Setup: packages and data

install_if_missing <- function(pkgs) {
  miss <- pkgs[!pkgs %in% installed.packages()[, "Package"]]
  if (length(miss)) install.packages(miss, quiet = TRUE)
}
install_if_missing(c("revealjs","tidyverse","ggplot2","plotly","gapminder","scales","glue","knitr"))

suppressPackageStartupMessages({
  library(tidyverse)
  library(ggplot2)
  library(plotly)
  library(gapminder)
  library(scales)
  library(glue)
})

knitr::opts_chunk$set(message = FALSE, warning = FALSE)

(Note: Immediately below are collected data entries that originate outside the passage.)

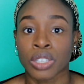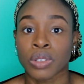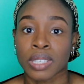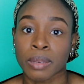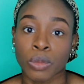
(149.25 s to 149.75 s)

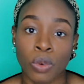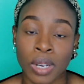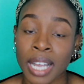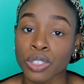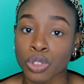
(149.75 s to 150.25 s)
using more
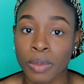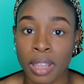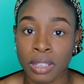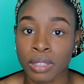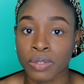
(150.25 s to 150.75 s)
natural
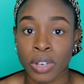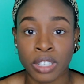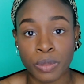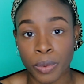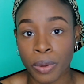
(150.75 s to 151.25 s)
methods of
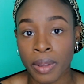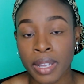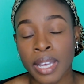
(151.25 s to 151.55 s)
transport.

# Gapminder: country-year panel (1952–2007); cols: country, continent, year, lifeExp, pop, gdpPercap
df <- gapminder

# Key years
year_min <- min(df$year)
year_max <- max(df$year)

# Population-weighted regional averages (avoid bias from small countries)
cont_ts <- df %>%
  group_by(continent, year) %>%
  summarise(
    pop = sum(pop),
    lifeExp_pw = sum(lifeExp * pop) / sum(pop),
    gdpPercap_pw = sum(gdpPercap * pop) / sum(pop),
    .groups = "drop"
  )

# Latest snapshot
df_latest <- df %>% filter(year == year_max)

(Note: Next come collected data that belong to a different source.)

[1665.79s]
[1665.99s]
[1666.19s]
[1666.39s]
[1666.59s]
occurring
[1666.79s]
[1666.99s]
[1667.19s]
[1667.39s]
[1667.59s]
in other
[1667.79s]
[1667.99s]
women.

# Improvements in life expectancy between first and last year (dynamic, no curly-eval issues)
improve <- df %>%
  group_by(country, continent) %>%
  summarise(
    lifeExp_start = lifeExp[year == year_min][1],
    lifeExp_end   = lifeExp[year == year_max][1],
    delta = lifeExp_end - lifeExp_start,
    .groups = "drop"
  ) %>%
  filter(!is.na(lifeExp_start), !is.na(lifeExp_end)) %>%
  arrange(desc(delta))

# Selected countries to trace their journey
focus_countries <- c("China", "India", "Brazil", "United States", "Nigeria", "Ethiopia")
journey <- df %>% filter(country %in% focus_countries)

Data and method

Open data: Gapminder (via the gapminder R package)

Variables: lifeExp (years), gdpPercap (USD), pop (population), country, continent, year

Regional lines are population-weighted (reflect where people live)

Visuals: interactive (plotly) + one animation

knitr::kable(tibble(
  Countries = n_distinct(df$country),
  Continents = n_distinct(df$continent),
  Years = paste(year_min, year_max, sep = "–"),
  Rows = nrow(df)
))
Countries Continents Years Rows
142 5 1952–2007 1704

Health vs Wealth — latest snapshot (2007)

Bubble size represents population (pre-scaled for clarity).

X-axis on log scale: compresses very high incomes to reveal structure.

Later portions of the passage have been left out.